In light of the short time remaining in your life, and mine, I recommend all of the above, louder than before. More fully than you can imagine. To the limits of this restrictive culture, and beyond.

For you. For me. For us. For now.

Live large. Be you, and bolder than you’ve ever been. Live like you’re dying. Because you are.


Transcript from recent Edge of Extinction episode:

I’m often accused of downplaying the horrors associated with the breakdown of this set of living arrangements. In a similar vein, I’m accused of failing to provide the mechanism by which 7.5 billion people will soon die. I’m here to set both records straight. I still don’t know when you will die, or how. And I do not desire the outcome I foresee.

First of all, apparently I need to point out the ongoing horrors of industrial civilization, the most violent set of living arrangements ever devised. Many are tortured and killed so that a few, privileged people can retain their privilege. If you’re among the families of the millions who die every year as a result of anthropogenic climate change, I need not convince you. If you’re among the families of the millions who die every year at the hand of the United States military, I need not convince you. Many already live, and die, at the receiving end of oppression.

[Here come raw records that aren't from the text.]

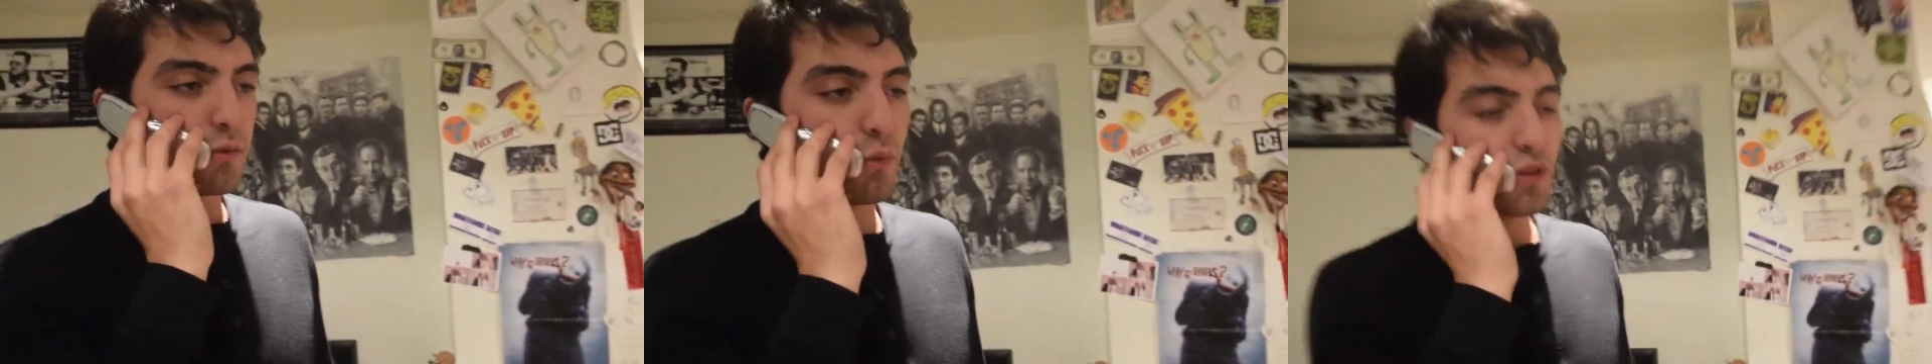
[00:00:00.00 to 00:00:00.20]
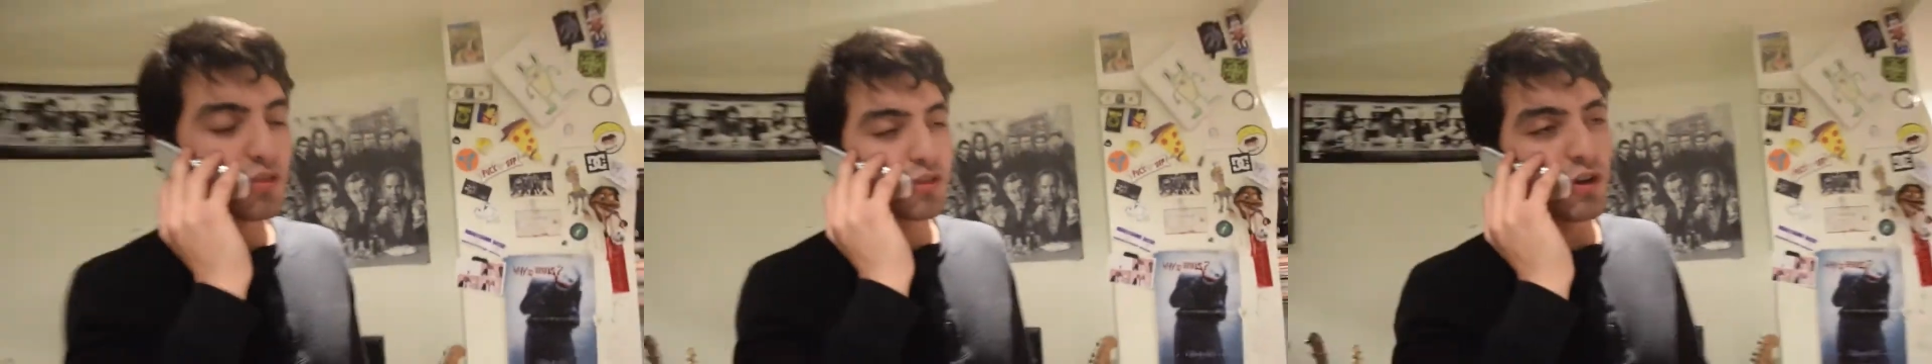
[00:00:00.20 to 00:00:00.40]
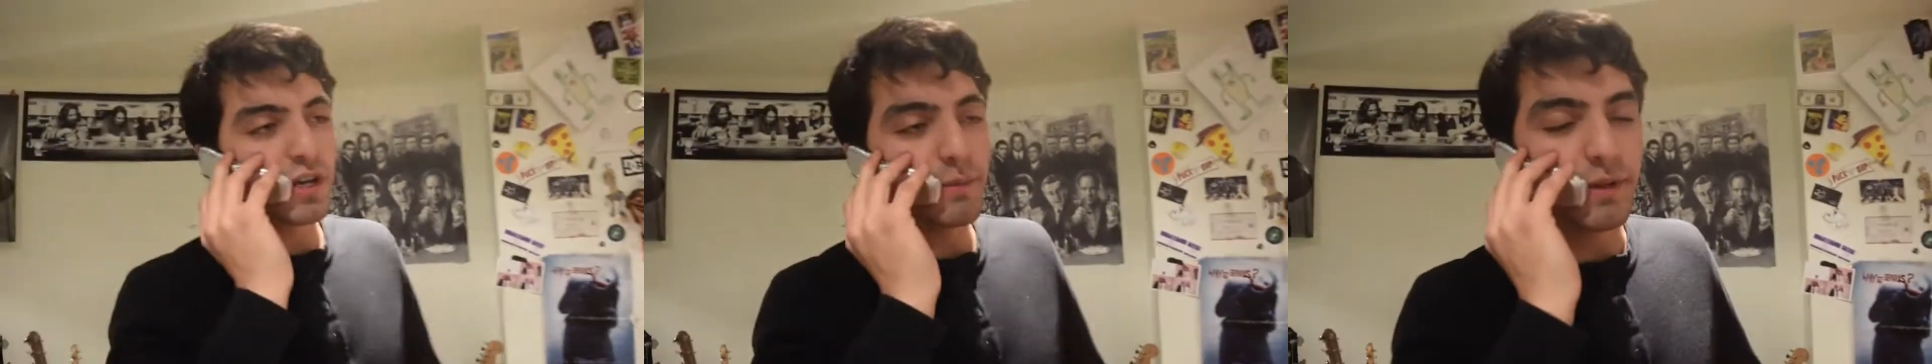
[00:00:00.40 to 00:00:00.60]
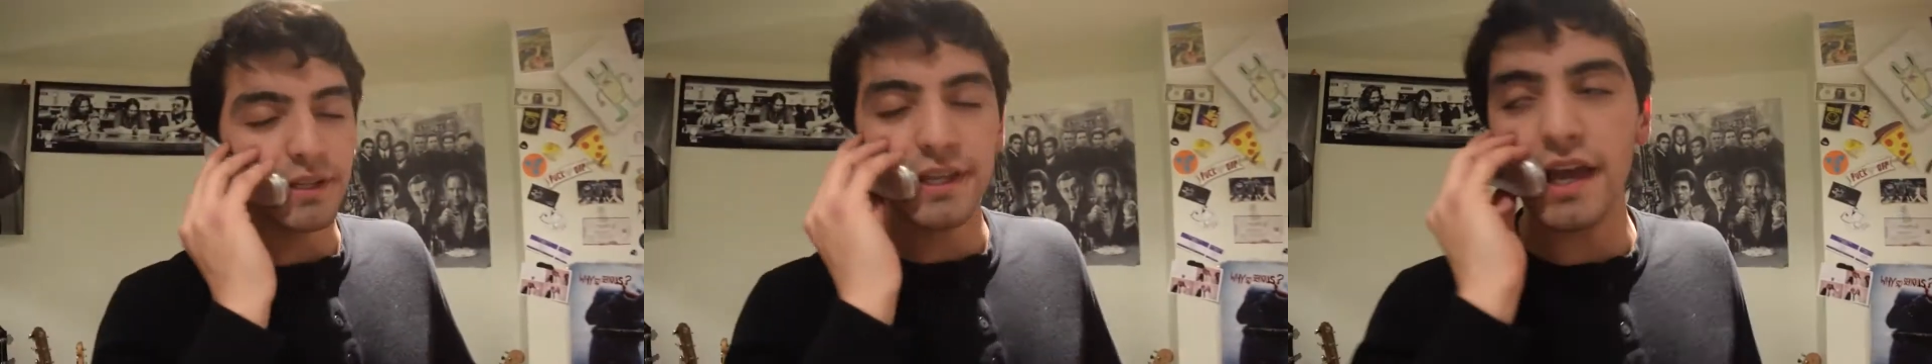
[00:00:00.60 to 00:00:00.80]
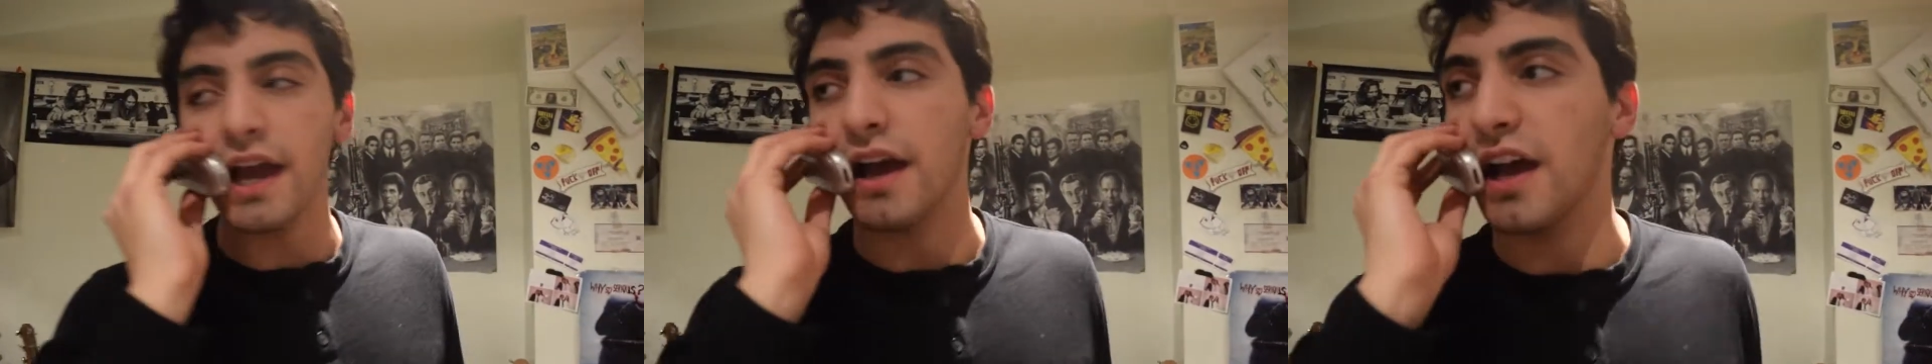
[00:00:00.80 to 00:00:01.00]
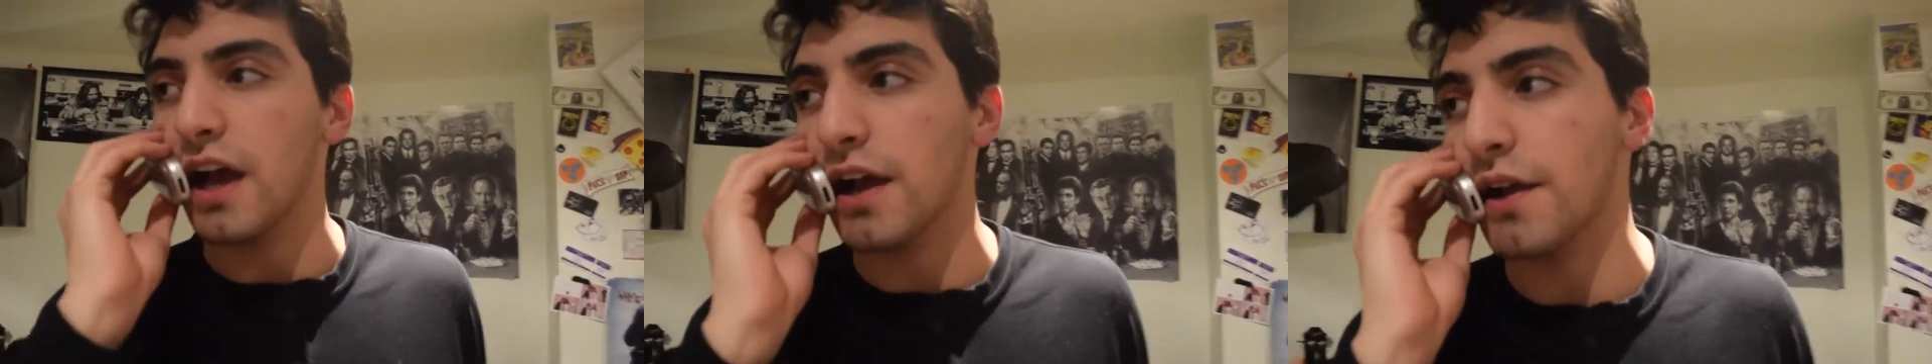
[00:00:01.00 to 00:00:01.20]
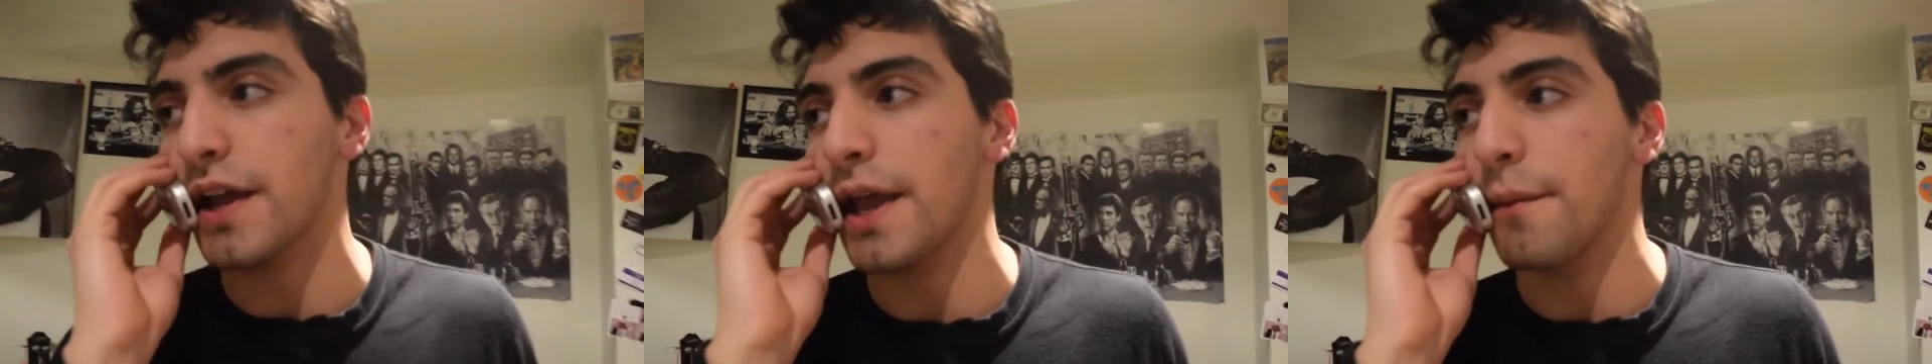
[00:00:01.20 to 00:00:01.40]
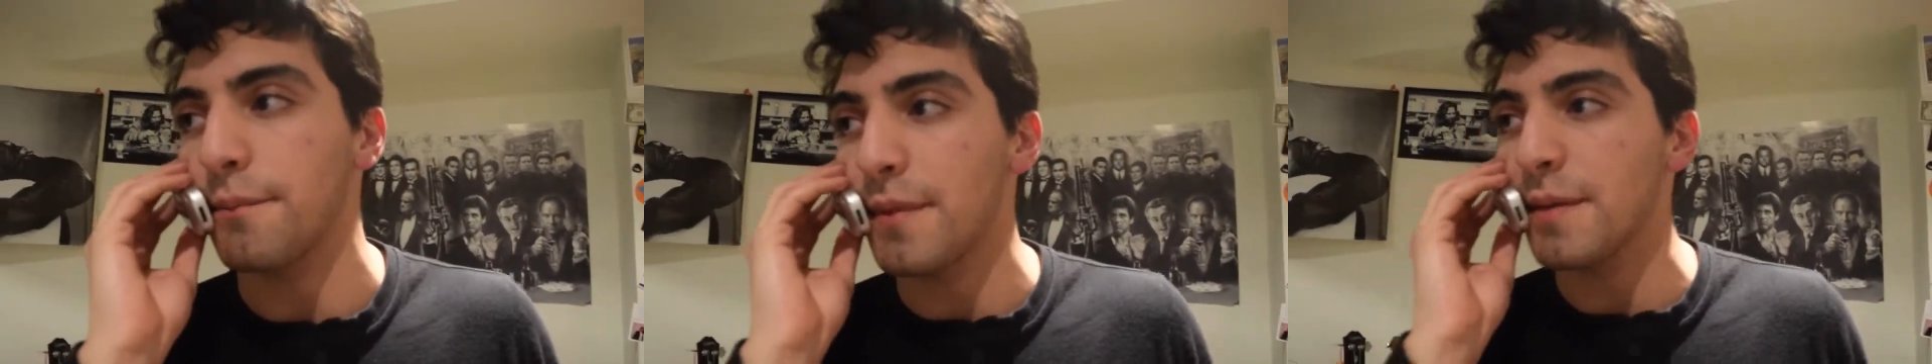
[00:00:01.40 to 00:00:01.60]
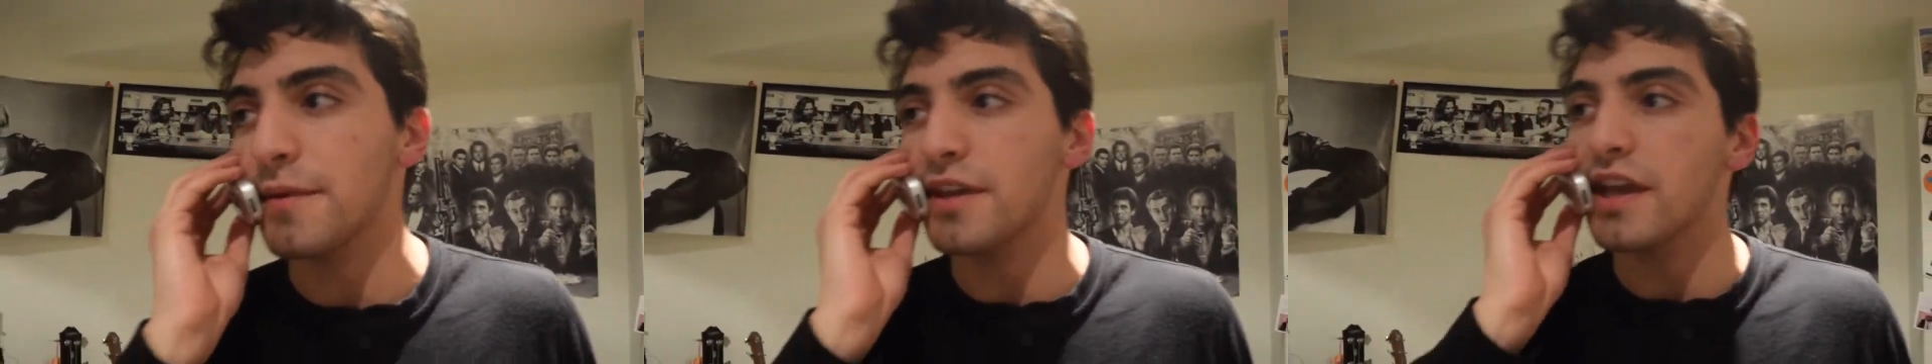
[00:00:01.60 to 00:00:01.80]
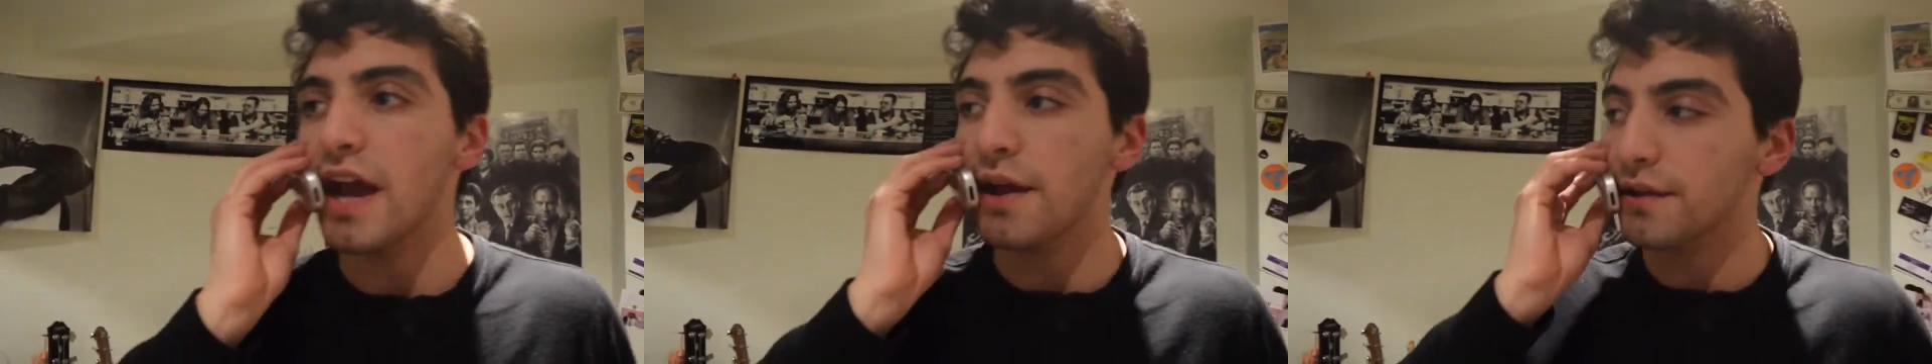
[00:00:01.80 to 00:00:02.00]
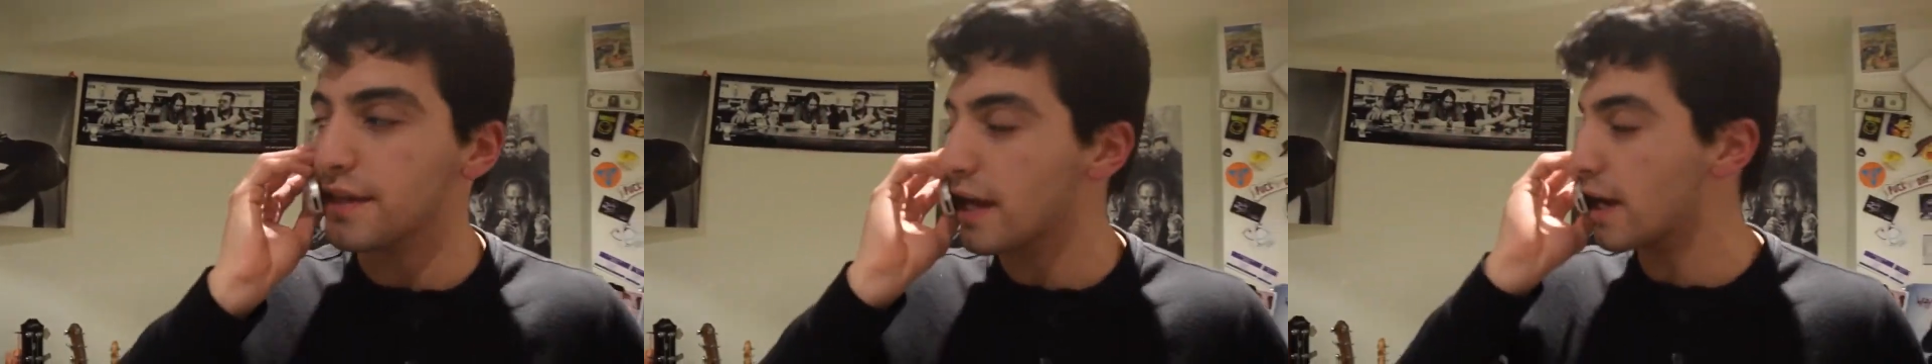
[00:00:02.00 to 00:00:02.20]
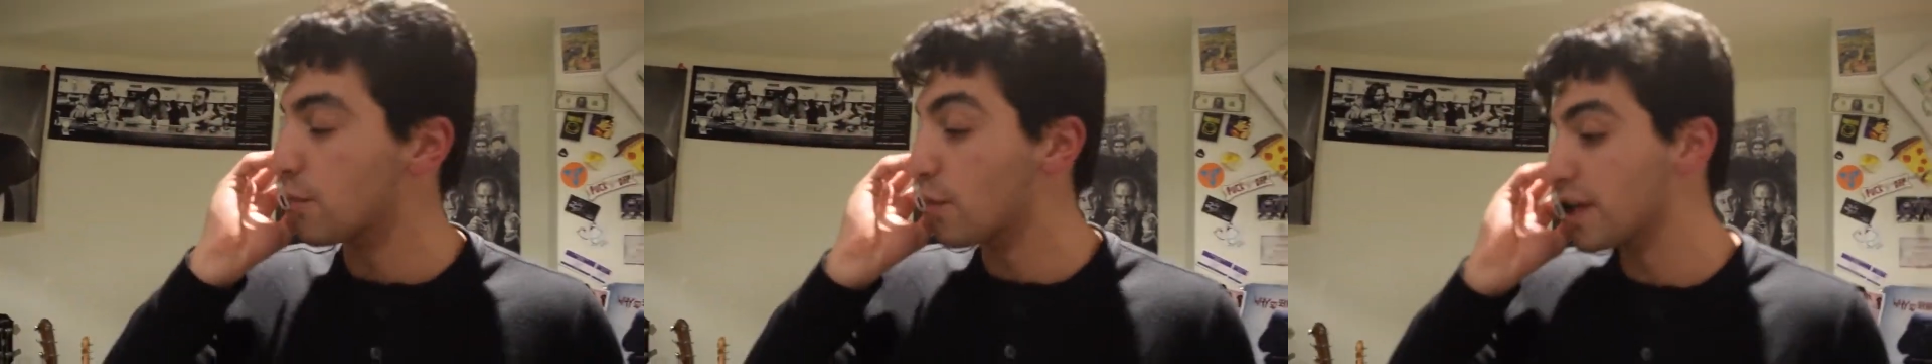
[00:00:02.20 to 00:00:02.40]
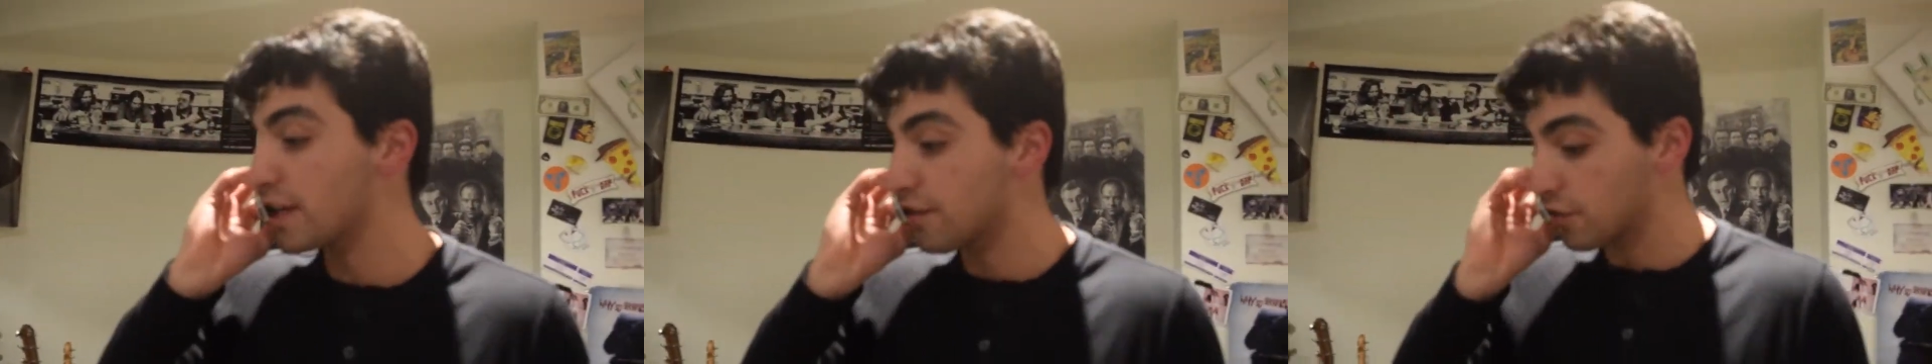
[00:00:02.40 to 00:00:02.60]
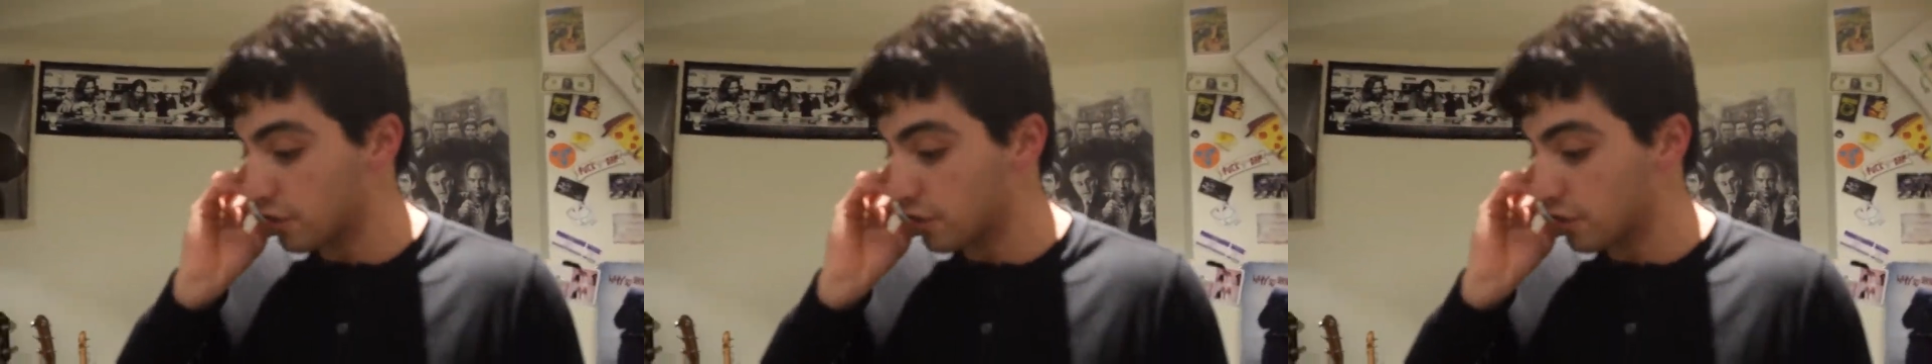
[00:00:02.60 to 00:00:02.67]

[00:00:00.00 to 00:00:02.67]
Well, 30 minutes, yeah, okay, maybe, uh, yeah, I waited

What does the future hold? There’s little doubt Cormac McCarthy’s 2006 book, The Road, was optimistic. That book included survivors. This one doesn’t.

Civilization will collapse catastrophically, for any number of reasons. Climate change likely will be a primary driver. When industrial civilization reaches its overdue end, there will be no fuel at the filling stations, no food at the grocery stores, and no water coming out the municipal taps. Unpaid first responders will return home to care for their families. The world’s abandoned nuclear facilities will melt down catastrophically.

Leading causes of human mortality will include dehydration as the water stops flowing through the taps, starvation due to lack of food delivery, disease as prevention and treatment facilities are shuttered, suicide as horror-film fantasy becomes reality, and predation leading to cannibalism. I’ve no doubt desperate people accustomed to enormous privilege will resort to desperate measures to stay alive.

The initial shock will be horrific. The expectation of systems being restored will give way to resignation only one dying person at a time. Desperate pleas for help will be met with silence.

And then it’ll all get worse.

The dead will be envied by the living even as the evolutionarily motivated will to live persists. The survivors will see a world virtually lacking life. Non-human animals will be unable to keep up with rapidly disintegrating ecosystems. There will be no food, no habitat. Plants cannot move and cannot be moved because the fragile web of mychorizae, fungi, and other place-based organisms will die in soils abruptly too dry, too wet, too hot, and too cold.

Earth will increasingly resemble Mars. The last humans will die miserably in their bunkers, thirsty, hungry, lonely except for like-minded sociopaths, and marinating in ionizing radiation. The year: 2025.